Today, a majority of the world’s monarchies have been abolished and international laws and governing bodies mediate relations between countries. Businesses are conducted across continents, communication at one’s fingertips is commonplace and most foreign commodities are available locally thanks to advances in freight and storage technology. Modern royal marriages have crossed social class boundaries: Crown Prince Haakon of Norway married a former waitress who never finished her education, Crown Princess Victoria of Sweden married her personal trainer, and Charles’ own heir, Prince William, married his college sweetheart, the commoner Kate Middleton.

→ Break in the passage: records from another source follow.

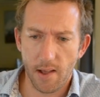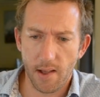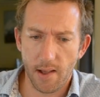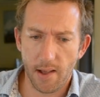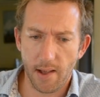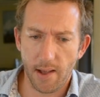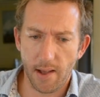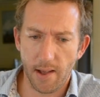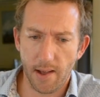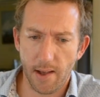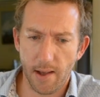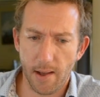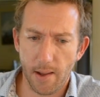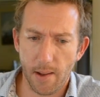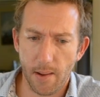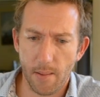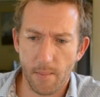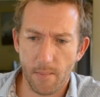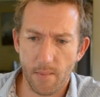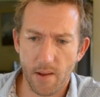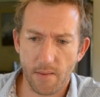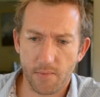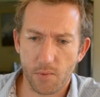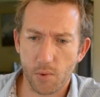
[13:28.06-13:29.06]

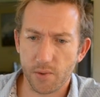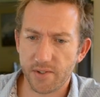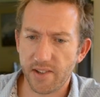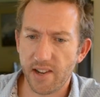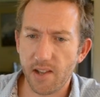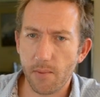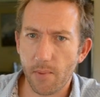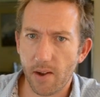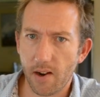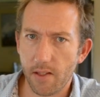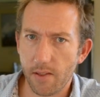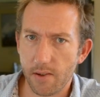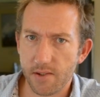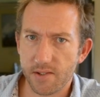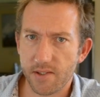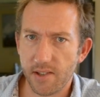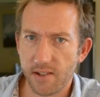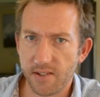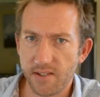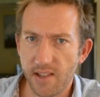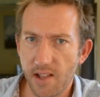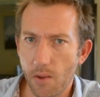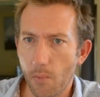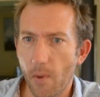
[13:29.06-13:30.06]
Of course, any one of those
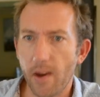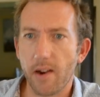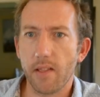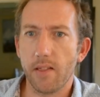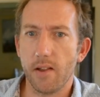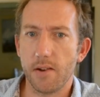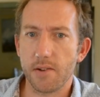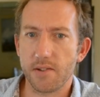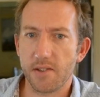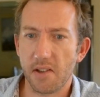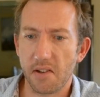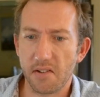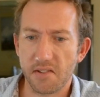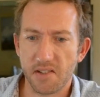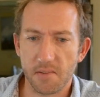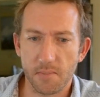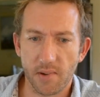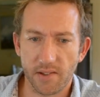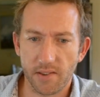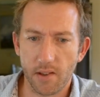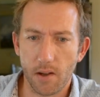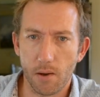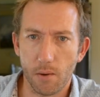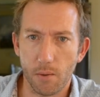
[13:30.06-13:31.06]
things can
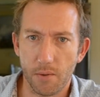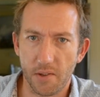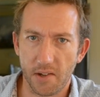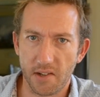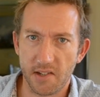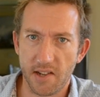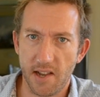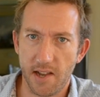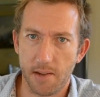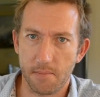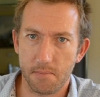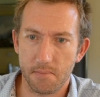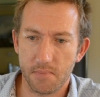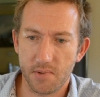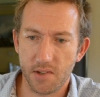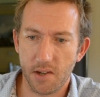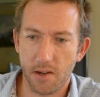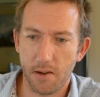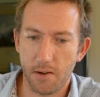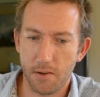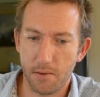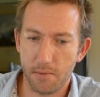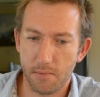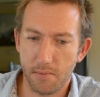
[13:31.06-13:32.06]
bring the whole thing down.
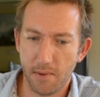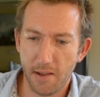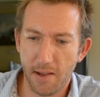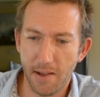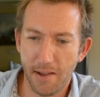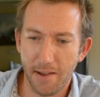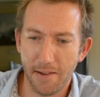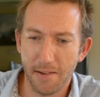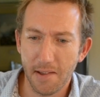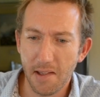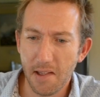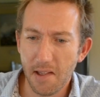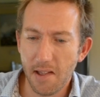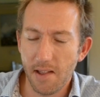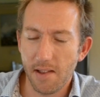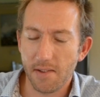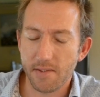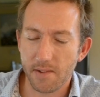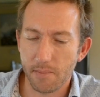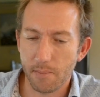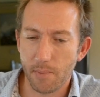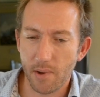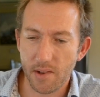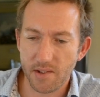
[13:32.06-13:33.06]
So
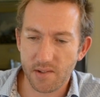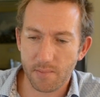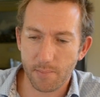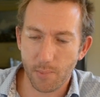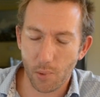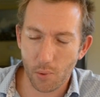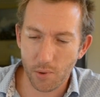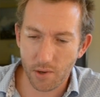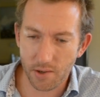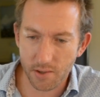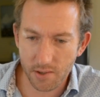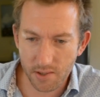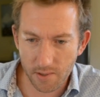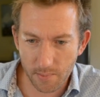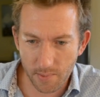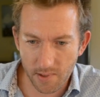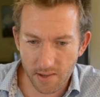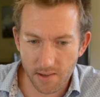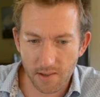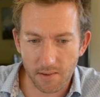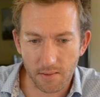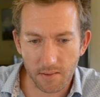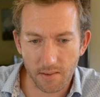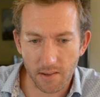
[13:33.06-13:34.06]
it's important to
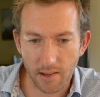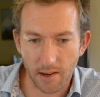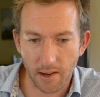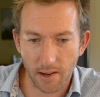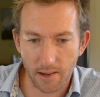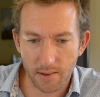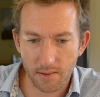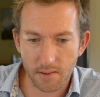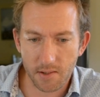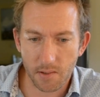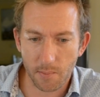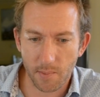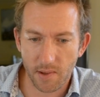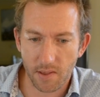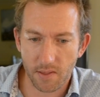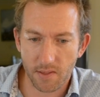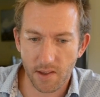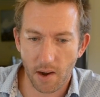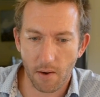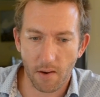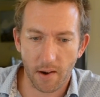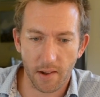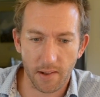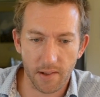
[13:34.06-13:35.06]
be
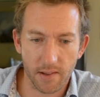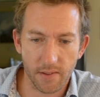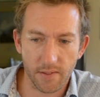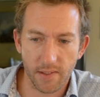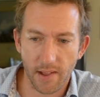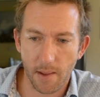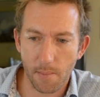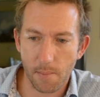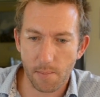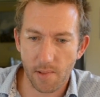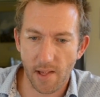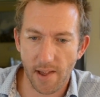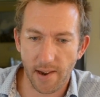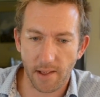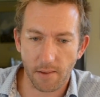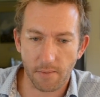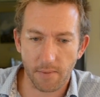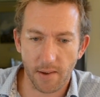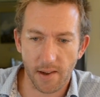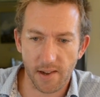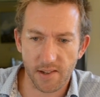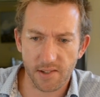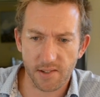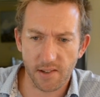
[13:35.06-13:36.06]
thorough in that planning
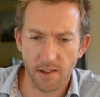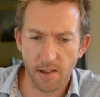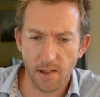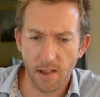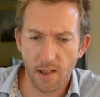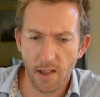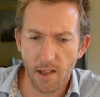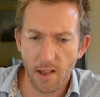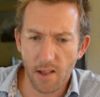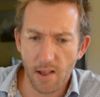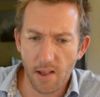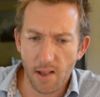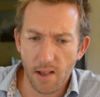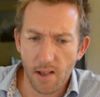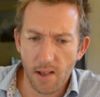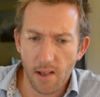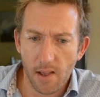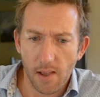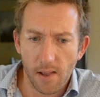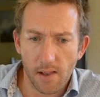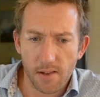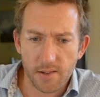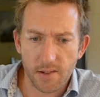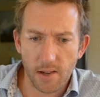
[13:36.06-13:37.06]
phase.
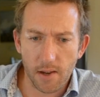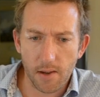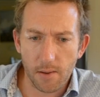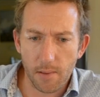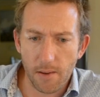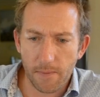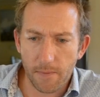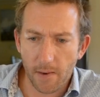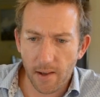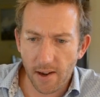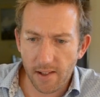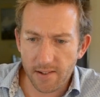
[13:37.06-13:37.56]
So we find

One might argue that the contents of Herman’s Sex with Kings are no longer applicable to our current world. Yet one reason why I love it so much is that it is a keen social history with underlying important lessons delivered with great panache and humor. My generation grew up bombarded by media messages that tell young women like me that we have to be whiter, sexier (i.e., waif-thin with huge breast implants), and injected with Botox to attract and hang on to our significant others. Incredibly foolish as that sounds, some young women still believe in it. (Watch this year’s “Teen Choice Awards” if you don’t believe me.)

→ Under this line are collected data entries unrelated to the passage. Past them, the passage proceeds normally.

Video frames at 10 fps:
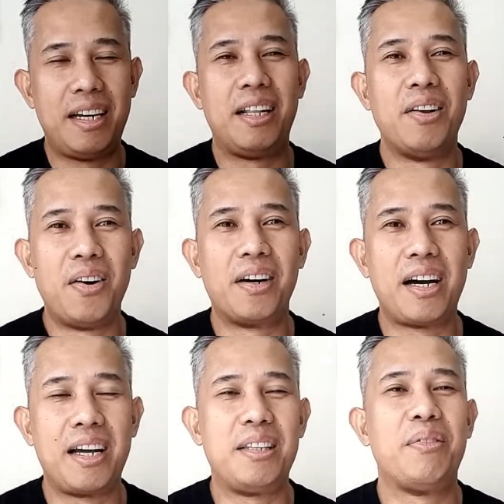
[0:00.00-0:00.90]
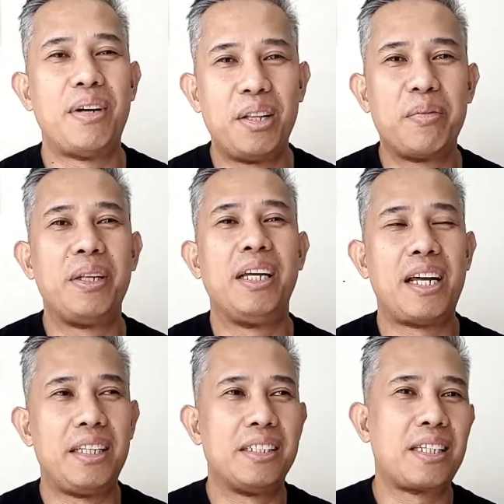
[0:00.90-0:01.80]
along. I develop and then
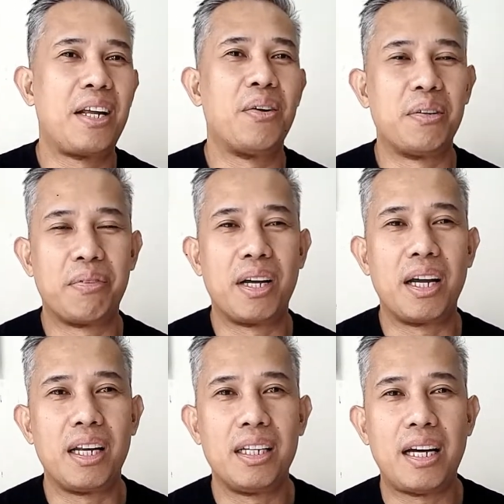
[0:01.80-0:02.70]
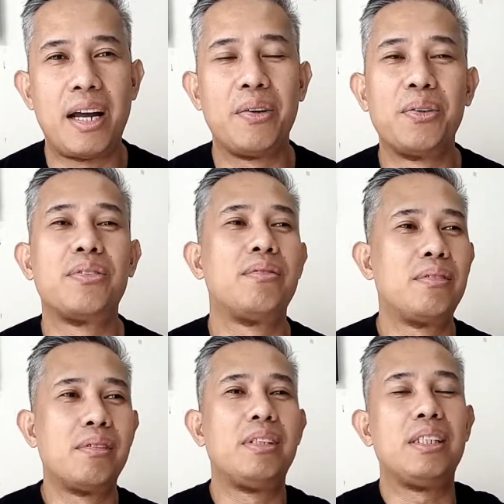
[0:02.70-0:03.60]
I design on the fly. I don't
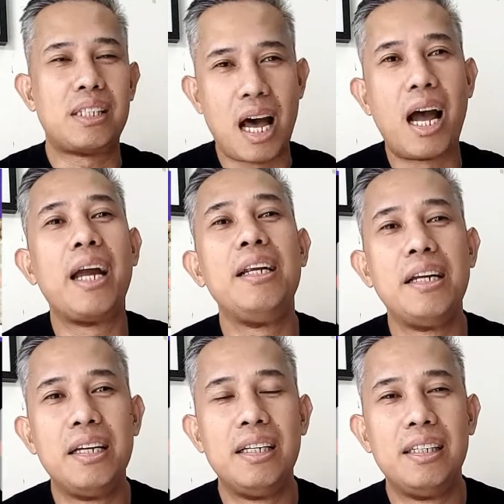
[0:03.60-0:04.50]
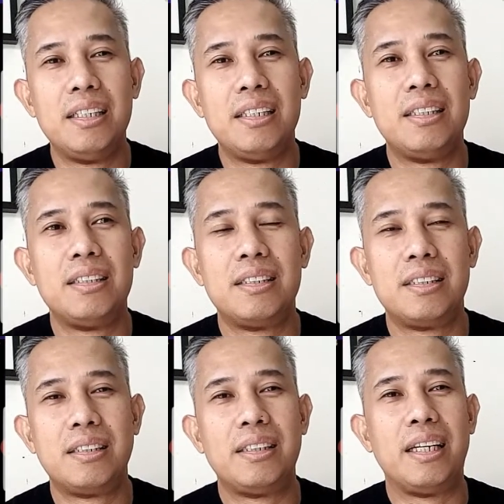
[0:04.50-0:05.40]
design
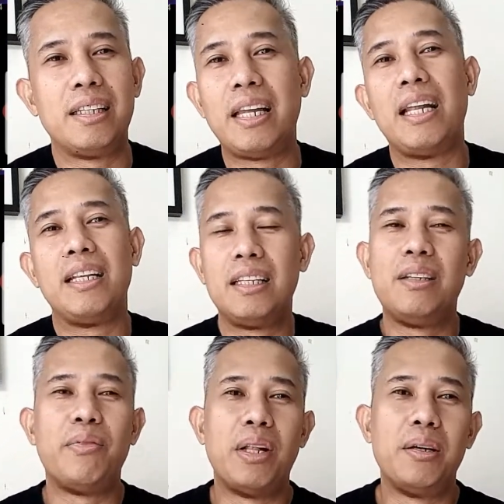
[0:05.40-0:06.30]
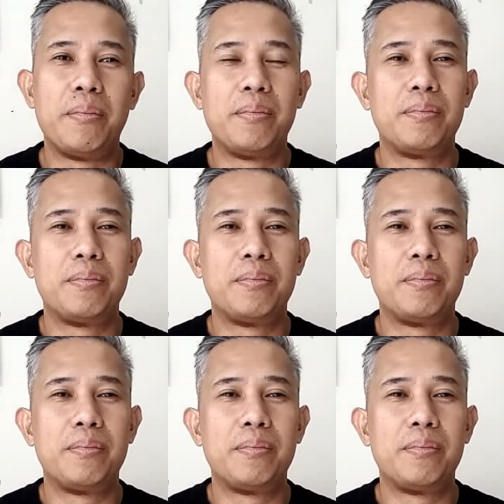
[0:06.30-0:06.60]
and then develop.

Sex with Kings reveals that legendary royal consorts had their share of physical imperfections, wrinkles, and weight gain but it was their well-cultivated minds, kindness, loyalty, and devotion that bound kings, emperors, and princes to them. Perhaps the best lesson from the book is that the most enduring relationships are the result of not only choosing someone special who would treat you with the utmost respect and devotion but also choosing to be someone of substance while still able to make the significant other feel as loved and cherished as any revered monarch, whoever one’s king might turn out to be in this life.